### What is required
Exact transcript, pictures excluded: write out every record below.

### Data provided
= = = = = = =

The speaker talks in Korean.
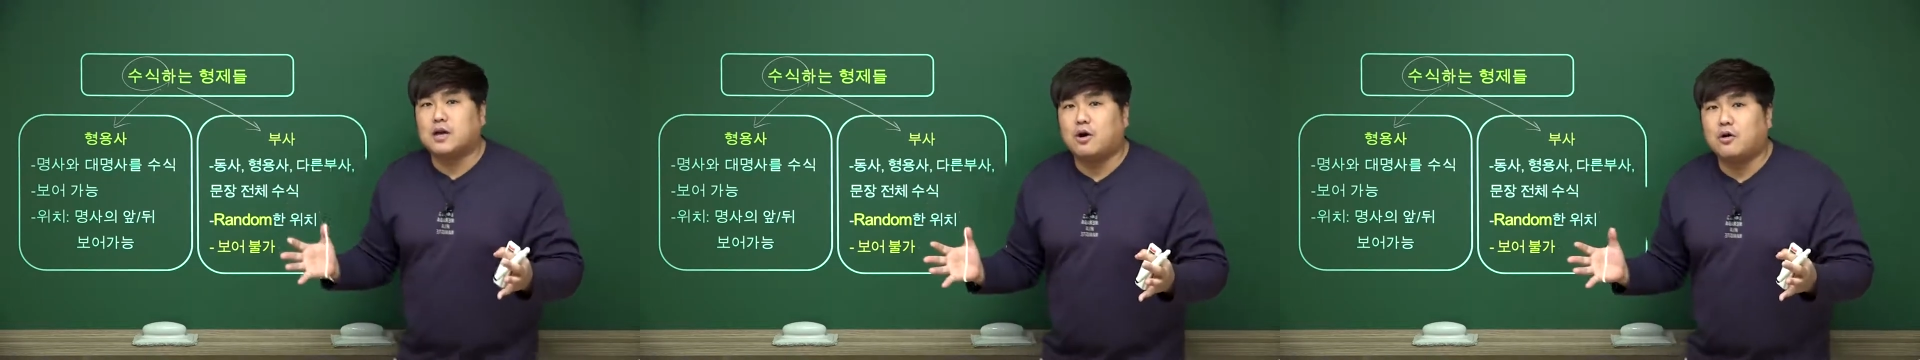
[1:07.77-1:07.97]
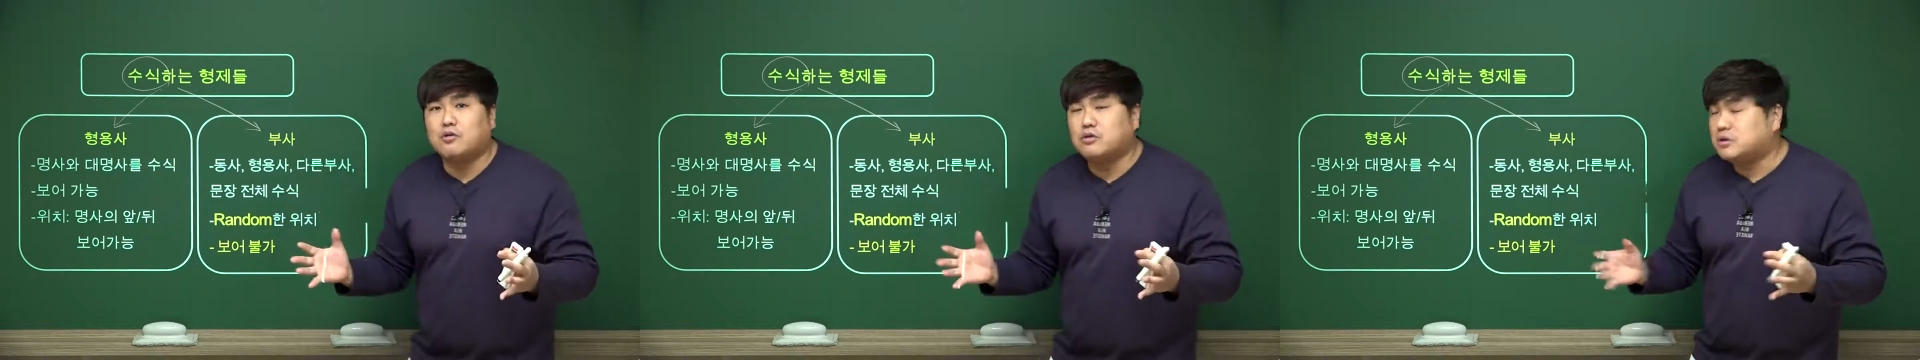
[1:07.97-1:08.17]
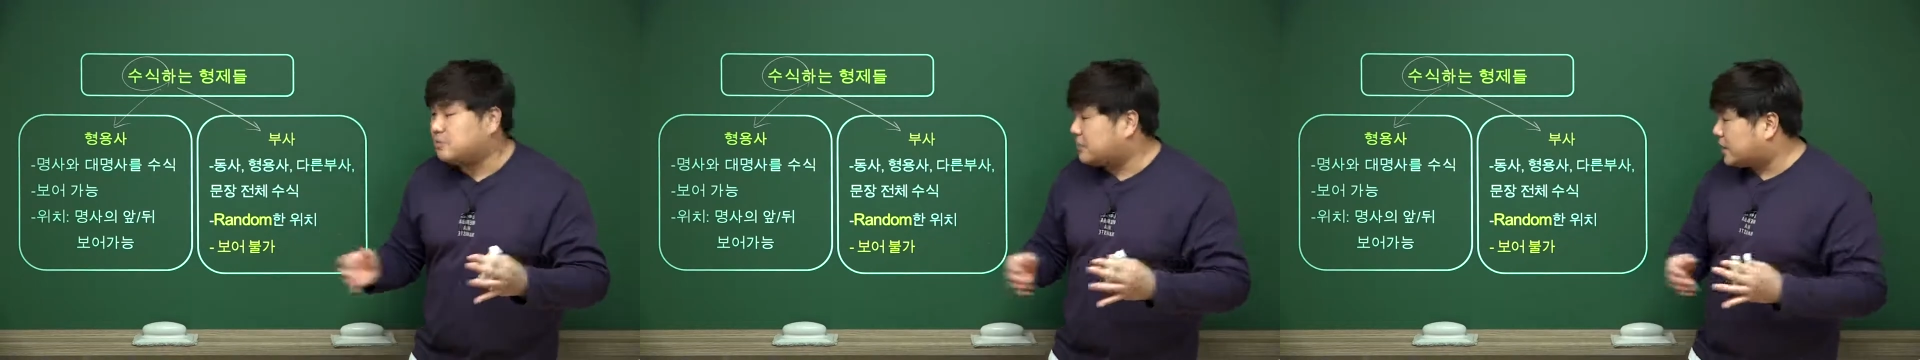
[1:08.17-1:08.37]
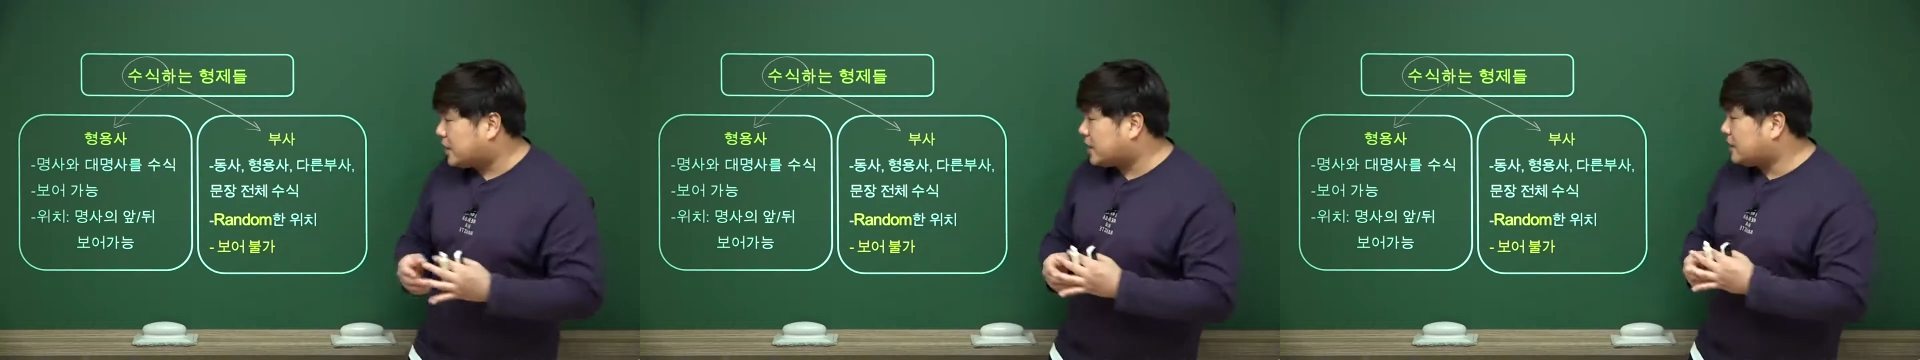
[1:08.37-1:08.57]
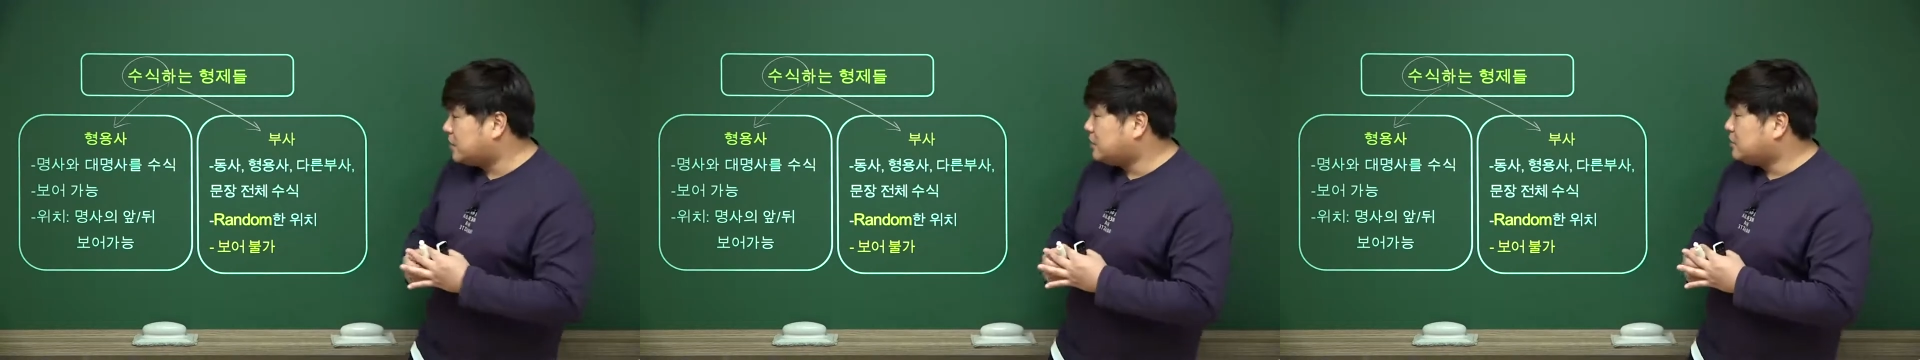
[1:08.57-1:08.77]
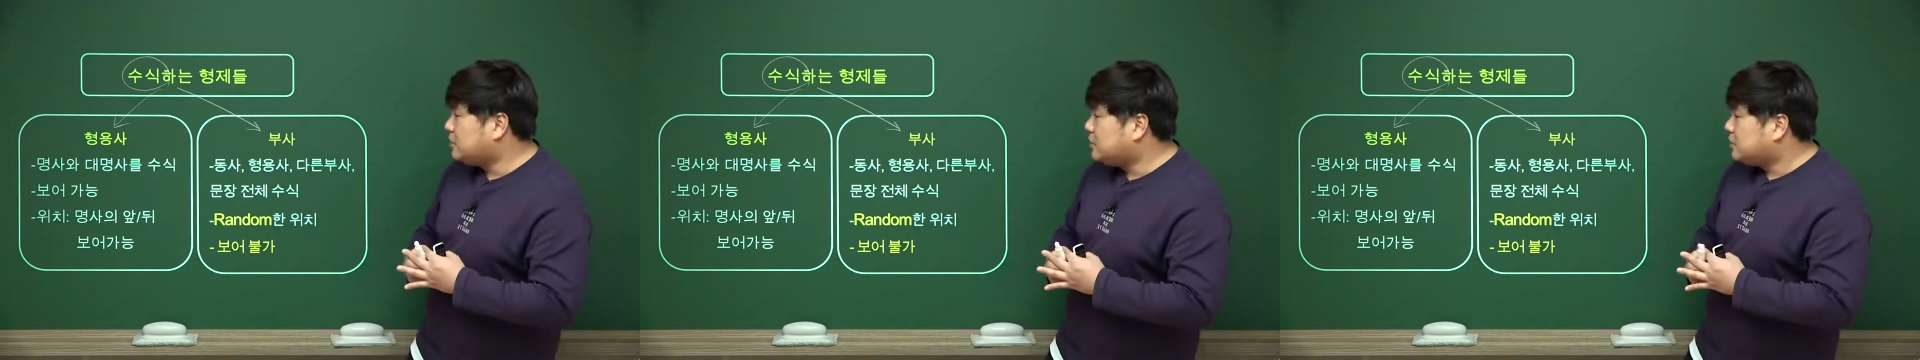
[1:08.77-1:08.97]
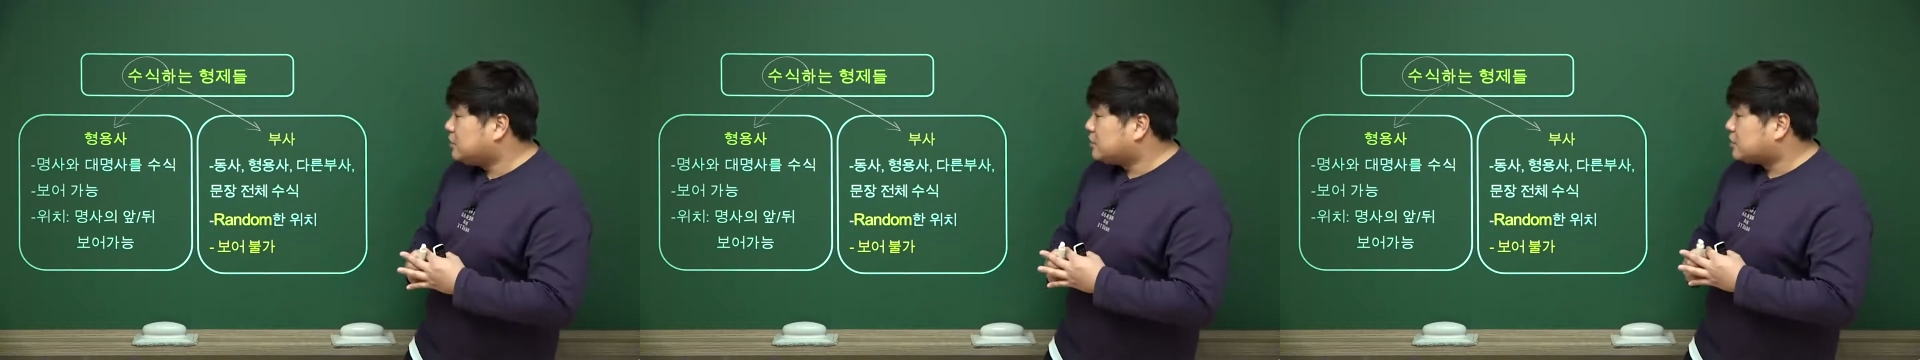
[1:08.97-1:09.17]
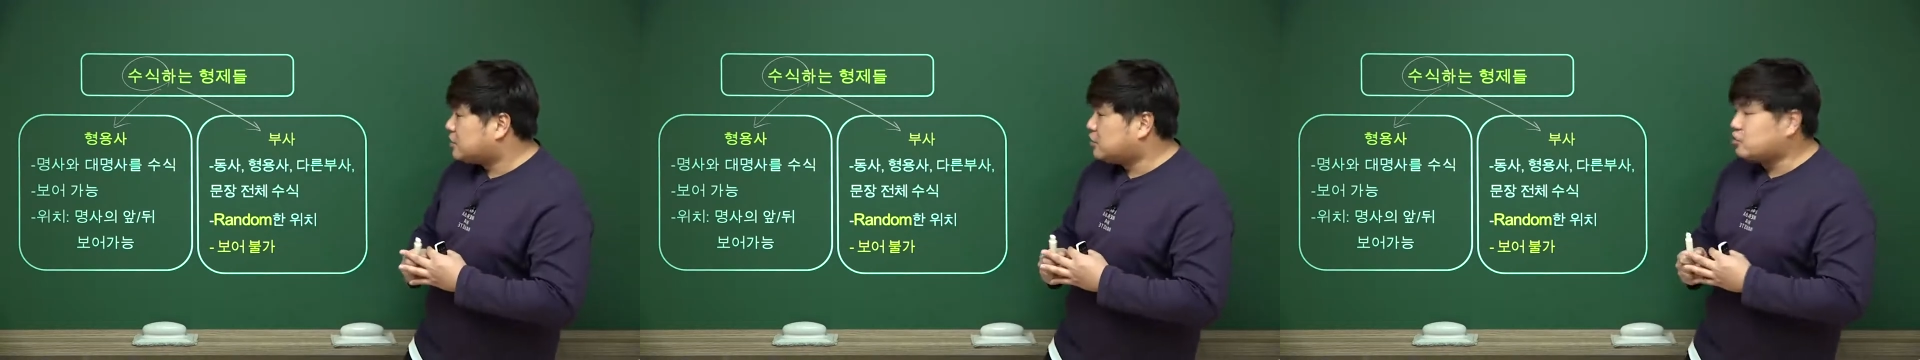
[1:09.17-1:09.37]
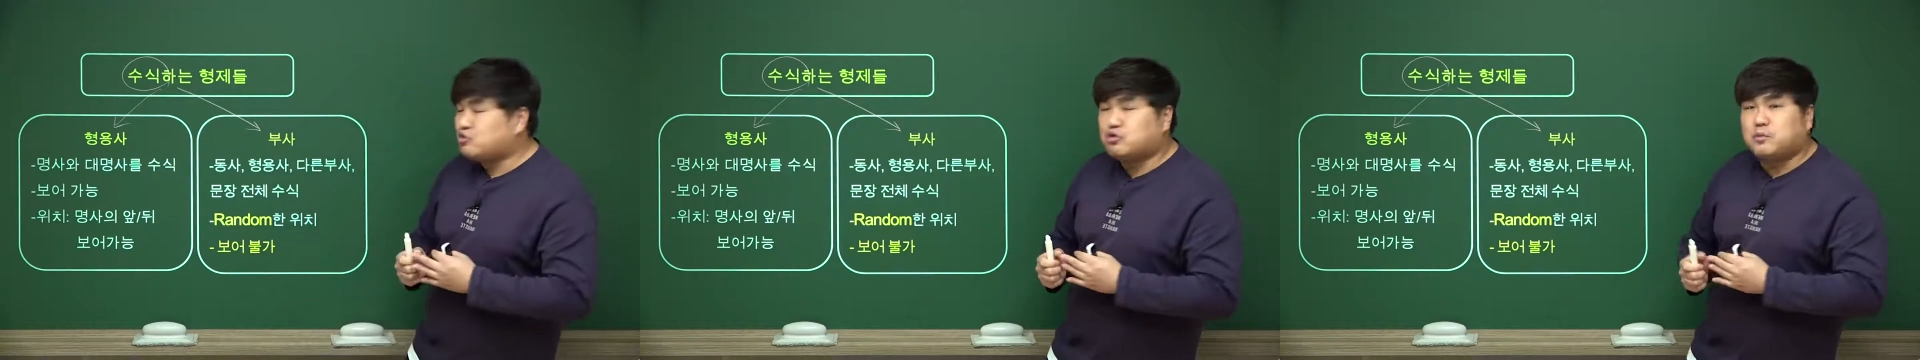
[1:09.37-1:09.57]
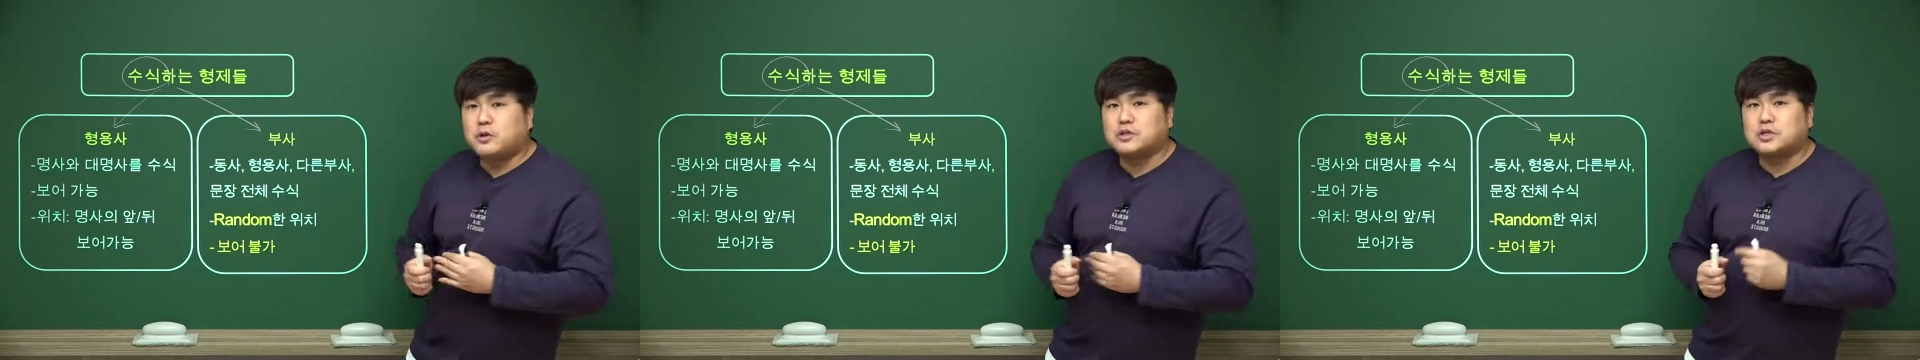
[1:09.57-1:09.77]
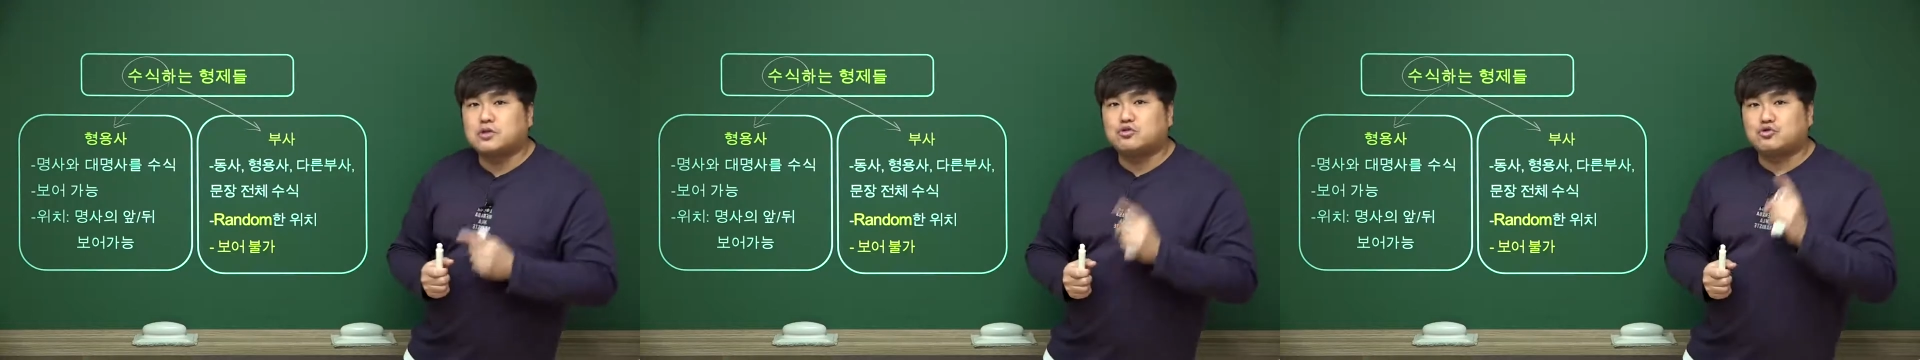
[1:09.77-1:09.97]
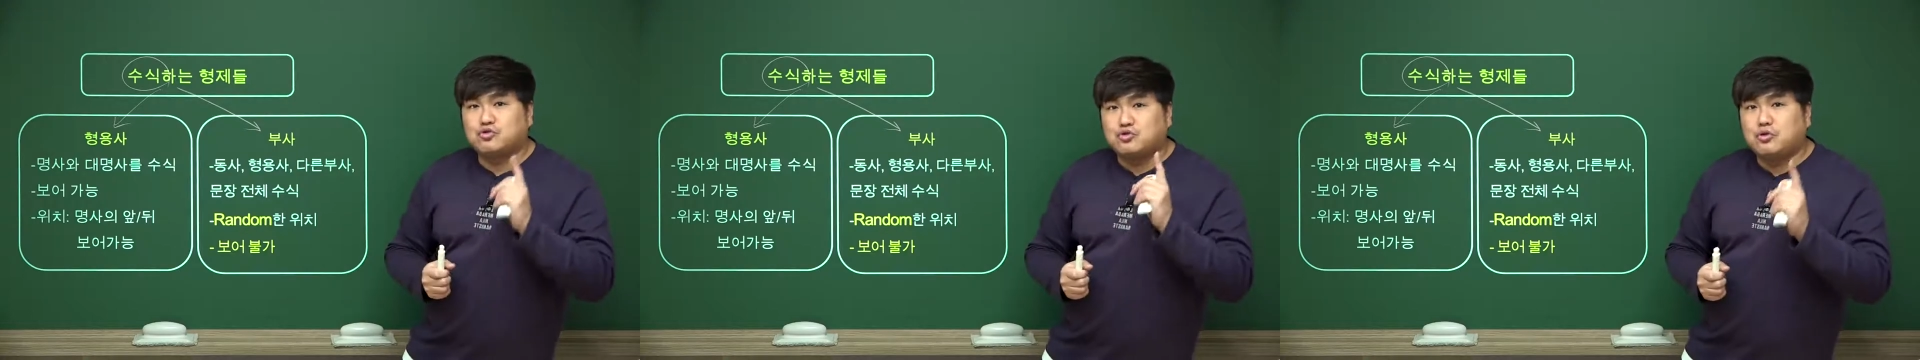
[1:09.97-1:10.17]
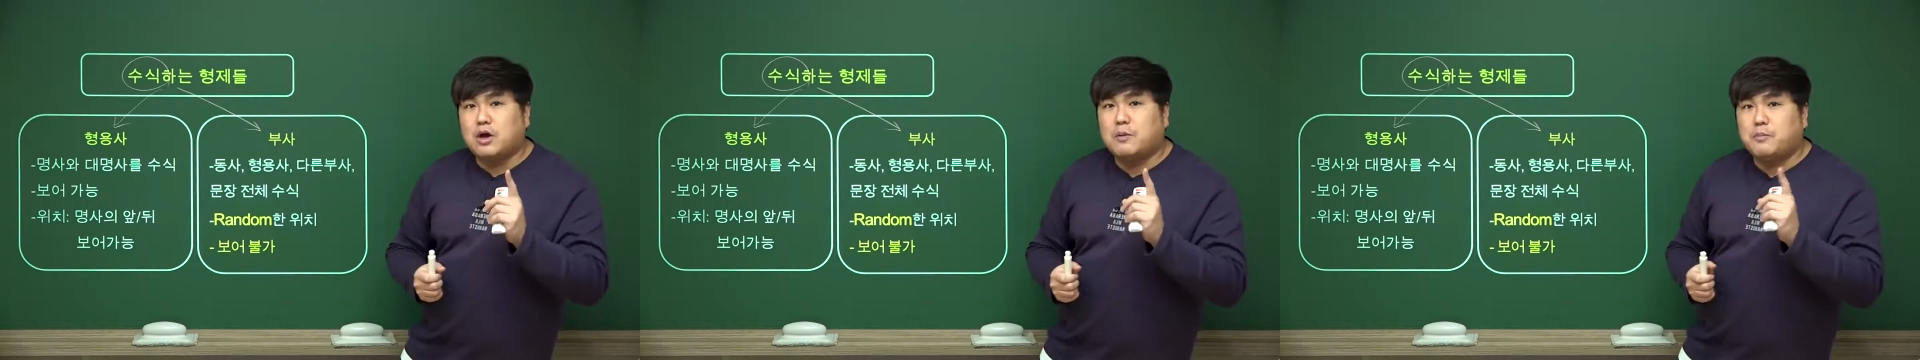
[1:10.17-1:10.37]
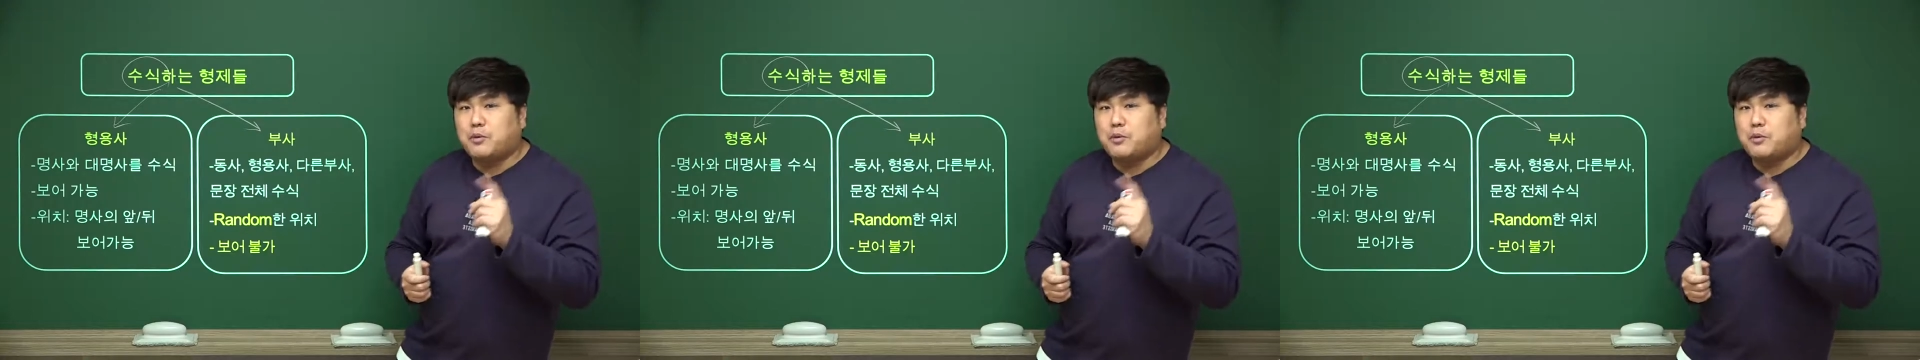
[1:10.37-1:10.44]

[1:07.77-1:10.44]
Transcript: 어울립니다. 그리고 두 번째로 중요한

= = = = = = =

### Result of the exercise
The speaker talks in Korean.
[1:07.77-1:07.97]
[1:07.97-1:08.17]
[1:08.17-1:08.37]
[1:08.37-1:08.57]
[1:08.57-1:08.77]
[1:08.77-1:08.97]
[1:08.97-1:09.17]
[1:09.17-1:09.37]
[1:09.37-1:09.57]
[1:09.57-1:09.77]
[1:09.77-1:09.97]
[1:09.97-1:10.17]
[1:10.17-1:10.37]
[1:10.37-1:10.44]

[1:07.77-1:10.44]
Transcript: 어울립니다. 그리고 두 번째로 중요한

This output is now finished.